(Stored items)

──────

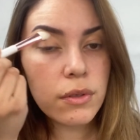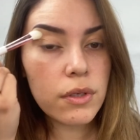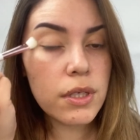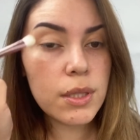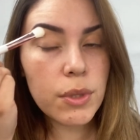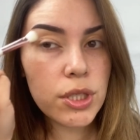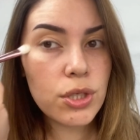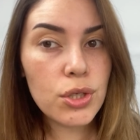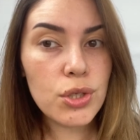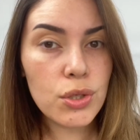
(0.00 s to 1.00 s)
These brushes
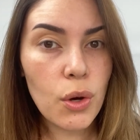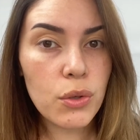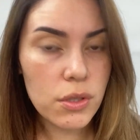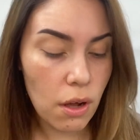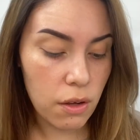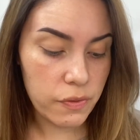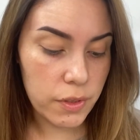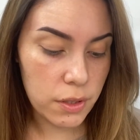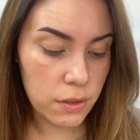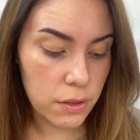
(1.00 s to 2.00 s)
are so
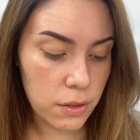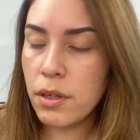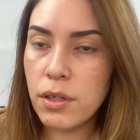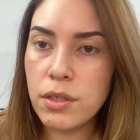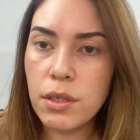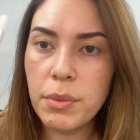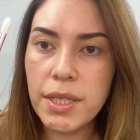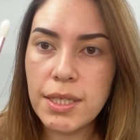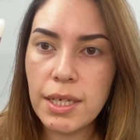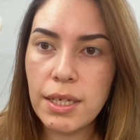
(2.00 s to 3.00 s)
soft. So I'm gonna
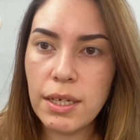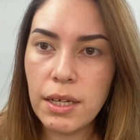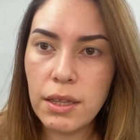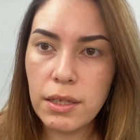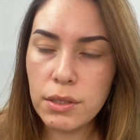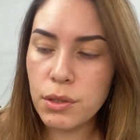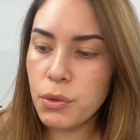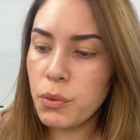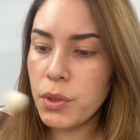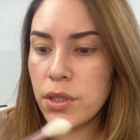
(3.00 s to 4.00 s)
take a Luxe
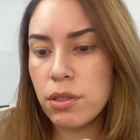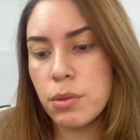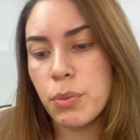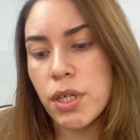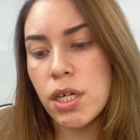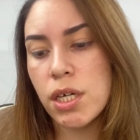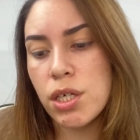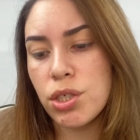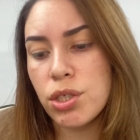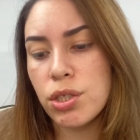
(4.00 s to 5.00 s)
Crease
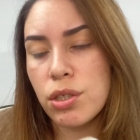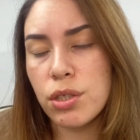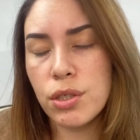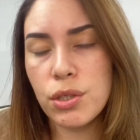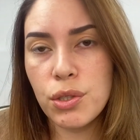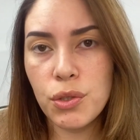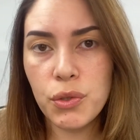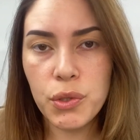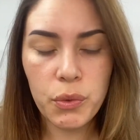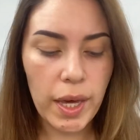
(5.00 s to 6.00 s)
brush, the
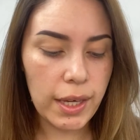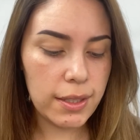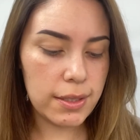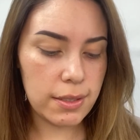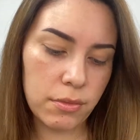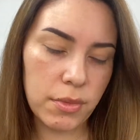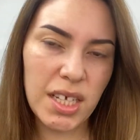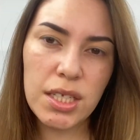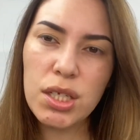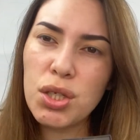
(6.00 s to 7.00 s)
228. I
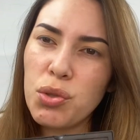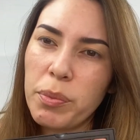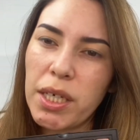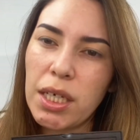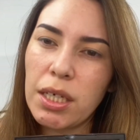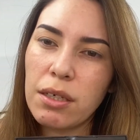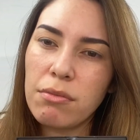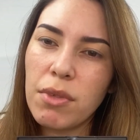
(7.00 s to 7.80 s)
guess I'll do pink.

──────

Copy all of the records verbatim, omitting the pictures.

ANSWER BELOW —
(0.00 s to 1.00 s)
These brushes
(1.00 s to 2.00 s)
are so
(2.00 s to 3.00 s)
soft. So I'm gonna
(3.00 s to 4.00 s)
take a Luxe
(4.00 s to 5.00 s)
Crease
(5.00 s to 6.00 s)
brush, the
(6.00 s to 7.00 s)
228. I
(7.00 s to 7.80 s)
guess I'll do pink.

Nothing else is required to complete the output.